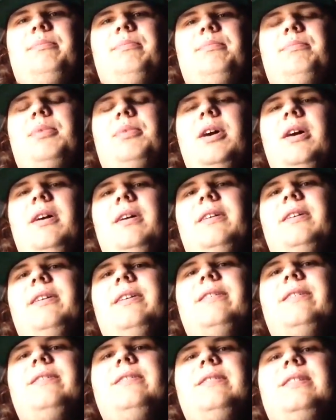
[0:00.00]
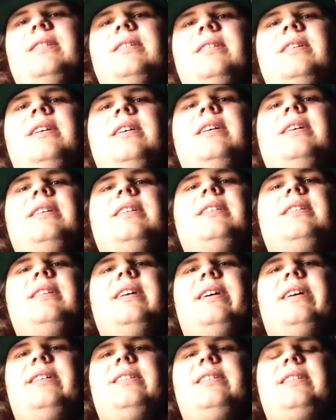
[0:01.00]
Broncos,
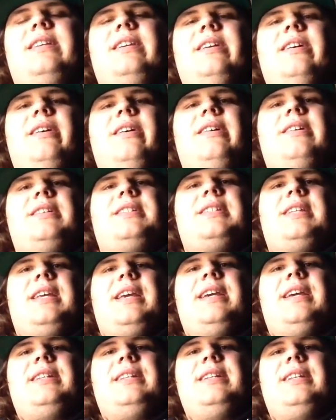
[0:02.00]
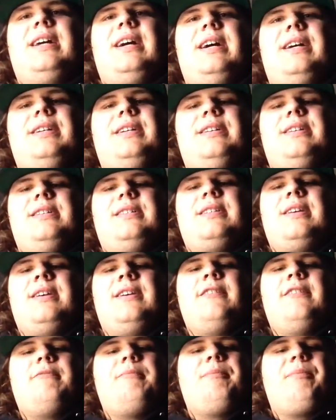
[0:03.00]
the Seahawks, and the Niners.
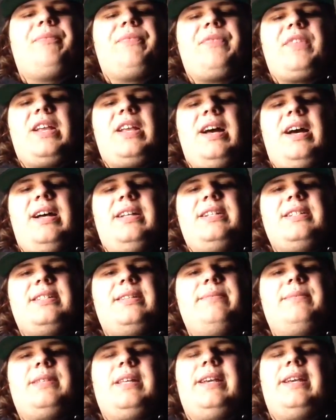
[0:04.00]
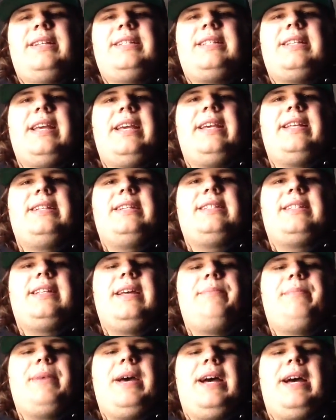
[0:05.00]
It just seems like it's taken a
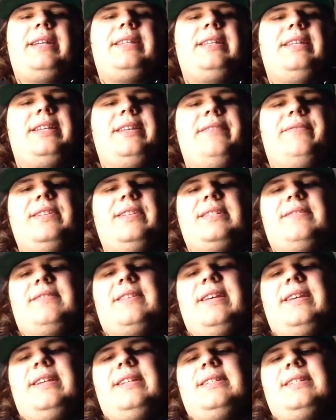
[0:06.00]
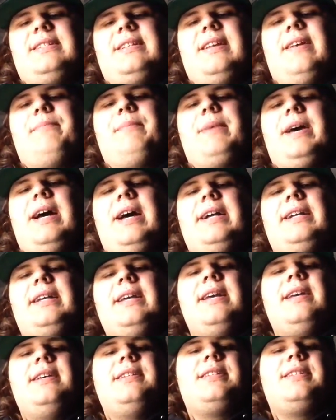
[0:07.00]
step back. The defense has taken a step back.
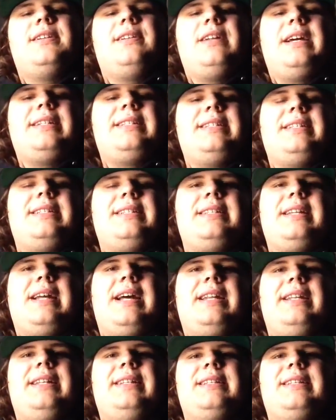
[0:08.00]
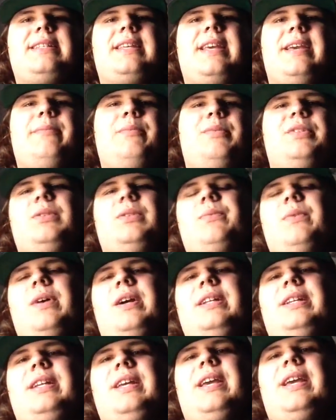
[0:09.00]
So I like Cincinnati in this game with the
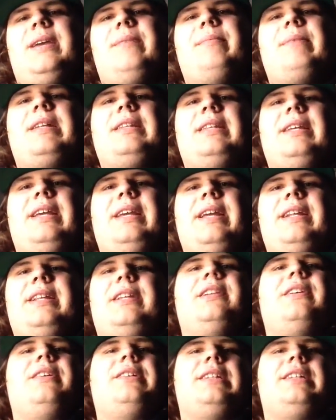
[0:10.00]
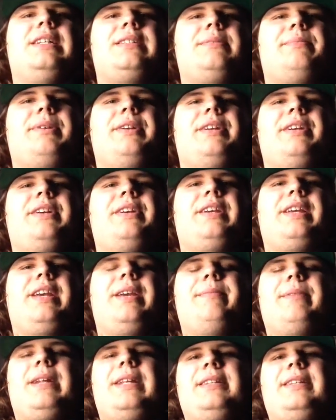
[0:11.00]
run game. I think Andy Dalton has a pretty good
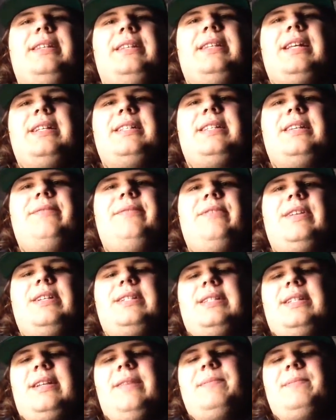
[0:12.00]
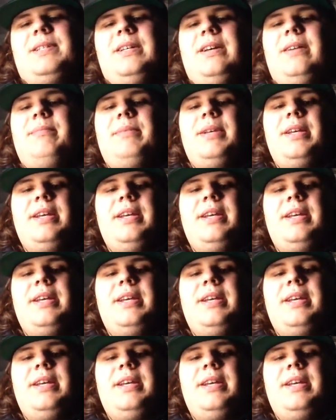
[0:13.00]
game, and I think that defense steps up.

◆ ◆ ◆ ◆ ◆

Repeat all the material exactly, but keep pictures out of the copy.

[0:00.00]
[0:01.00]
Broncos,
[0:02.00]
[0:03.00]
the Seahawks, and the Niners.
[0:04.00]
[0:05.00]
It just seems like it's taken a
[0:06.00]
[0:07.00]
step back. The defense has taken a step back.
[0:08.00]
[0:09.00]
So I like Cincinnati in this game with the
[0:10.00]
[0:11.00]
run game. I think Andy Dalton has a pretty good
[0:12.00]
[0:13.00]
game, and I think that defense steps up.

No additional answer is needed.